After completing these steps, your new signing key will be listed in the “SSH and GPG keys” section of your GitHub profile.

Troubleshooting

If you receive the error message error: gpg failed to sign the data, make sure you added export GPG_TTY=$(tty) to your ~/.zshrc or ~/.bashrc, and restarted your terminal.

sed -i '/^export GPG_TTY/d' ~/.exports
echo "export GPG_TTY=\$TTY" >> ~/.exports

Additional settings

Configure caching git commit signature passphrase for 3 hours

source ~/.zshrc # or ~/.bashrc
mkdir -p ~/.gnupg
sed -i '/^pinentry-program/d' ~/.gnupg/gpg-agent.conf 2>/dev/null ||:
echo "pinentry-program $(whereis -q pinentry)" >> ~/.gnupg/gpg-agent.conf
sed -i '/^default-cache-ttl/d' ~/.gnupg/gpg-agent.conf
echo "default-cache-ttl 10800" >> ~/.gnupg/gpg-agent.conf
sed -i '/^max-cache-ttl/d' ~/.gnupg/gpg-agent.conf
echo "max-cache-ttl 10800" >> ~/.gnupg/gpg-agent.conf
gpgconf --kill gpg-agent
git config --global credential.helper cache
#git config --global --unset credential.helper

Signing commits using SSH

Generate SSH key

You should not do this if you already have GPG signing set up. One or the other is fine, but not both.

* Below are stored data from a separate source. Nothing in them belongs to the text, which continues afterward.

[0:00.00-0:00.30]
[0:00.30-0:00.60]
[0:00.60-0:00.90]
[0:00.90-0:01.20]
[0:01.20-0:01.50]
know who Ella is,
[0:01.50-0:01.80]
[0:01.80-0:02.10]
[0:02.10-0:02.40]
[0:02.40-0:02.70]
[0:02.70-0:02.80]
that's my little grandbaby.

If you do not already have SSH key access set up on your GitHub account, first generate a new SSH key. To create a new SSH key, you need to run the following command. This will generate a new SSH key of the type ed25519 and associate it with your email address. Please replace your.name@email with your actual email address.

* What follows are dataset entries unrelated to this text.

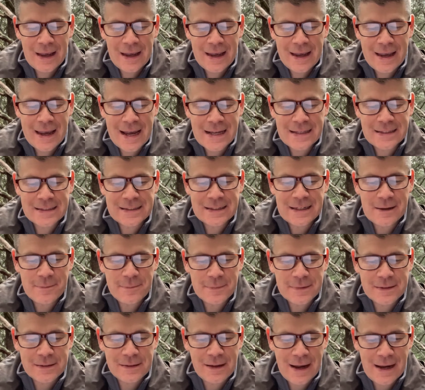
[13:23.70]
it
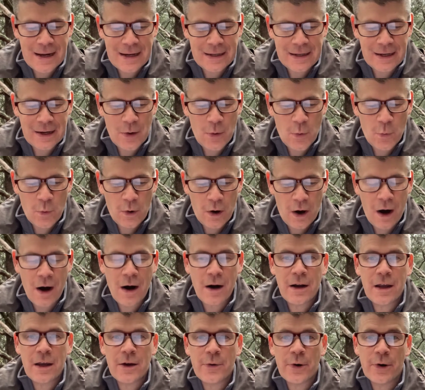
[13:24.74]
seems like we're
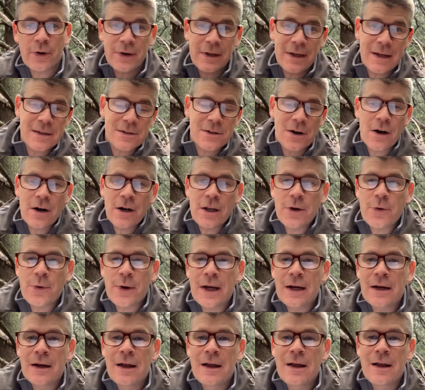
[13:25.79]
arguing, or he's
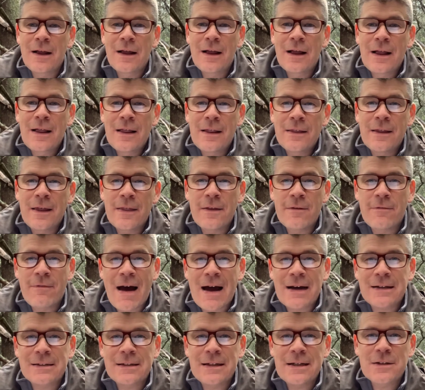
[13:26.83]
arguing, that the
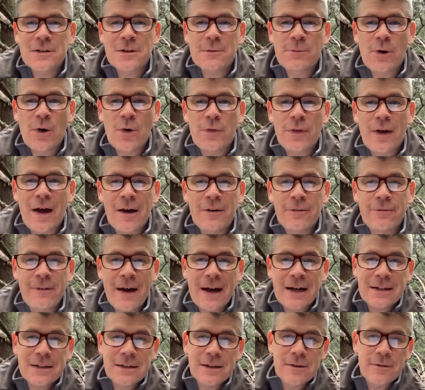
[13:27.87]
vaccines are both
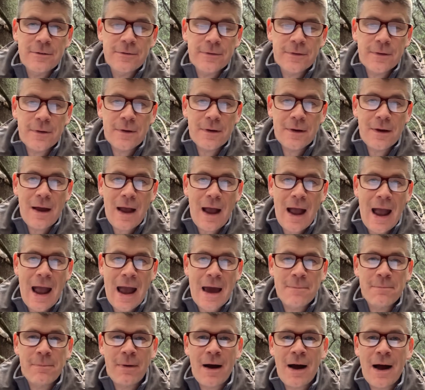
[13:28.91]
effective,
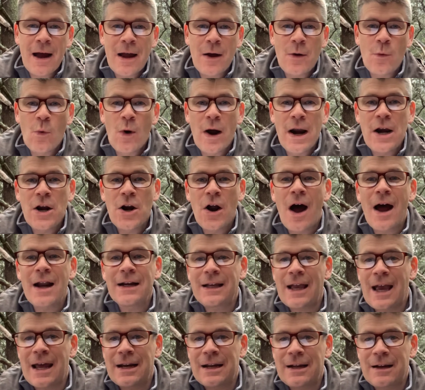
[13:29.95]
and by one not
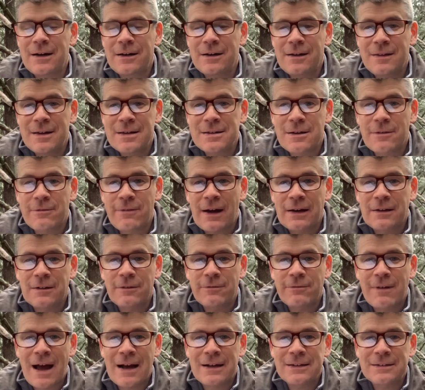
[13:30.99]
getting this effective
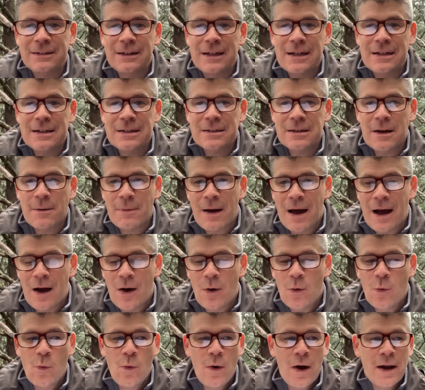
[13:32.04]
vaccine, somehow
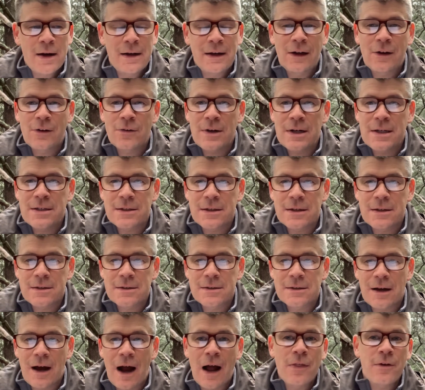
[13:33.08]
one
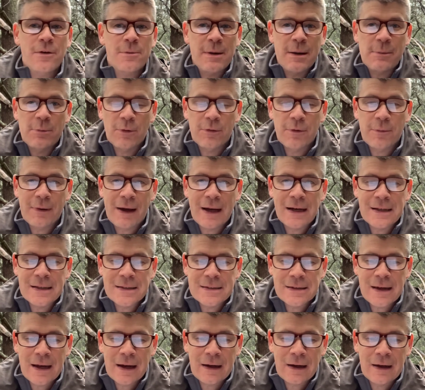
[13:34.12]
increases other people from getting
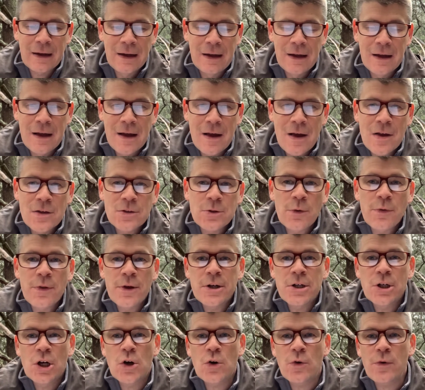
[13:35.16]
sick. So the
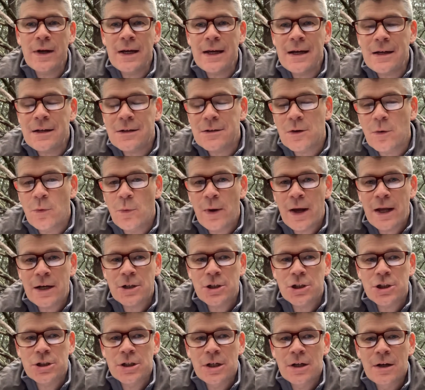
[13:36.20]
degree to
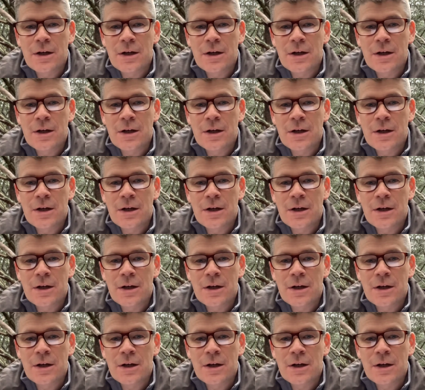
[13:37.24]
which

ssh-keygen -t ed25519 -C "your.name@email" -f "~/.ssh/github-signing-key"

When you run this command, it will ask you to enter a passphrase. Choose a strong passphrase and make sure to remember it, as you will need to provide it when your key is loaded by the SSH agent.

Configure Git

If you are signing commits locally using an SSH key, you need to configure Git accordingly since it is not the default method.

Run the following command to instruct Git to use the SSH signing key format, instead of the default GPG:

git config --global gpg.format ssh

Next, specify the private key for Git to use:

git config --global user.signingkey ~/.ssh/github-signing-key

Lastly, instruct Git to sign all of your commits:

git config --global commit.gpgsign true

Configure GitHub

To add your SSH public key to your GitHub account follow these steps:

  1. Navigate to your GitHub account settings.
  2. From the sidebar, click on “SSH and GPG keys”.
  3. Click on the “New SSH key” button.
  4. In the “Title” field, enter a descriptive name for the key, like “My GitHub signing key”.

  5. Copy the contents of your public key file and paste it into the “Key” field.

    cat ~/.ssh/github-signing-key.pub
  6. Ensure to select “Signing Key” from the “Key type” dropdown.
  7. Click “Add SSH key” to save.

After completing these steps, your new signing key will be listed in the “SSH and GPG keys” section of your GitHub profile.

Testing

To ensure your configuration works as expected, make a commit to a branch locally and push it to GitHub. When you view the commit history of the branch on GitHub, your latest commit should now display a Verified tag, which indicates successful signing with your GPG or SSH key.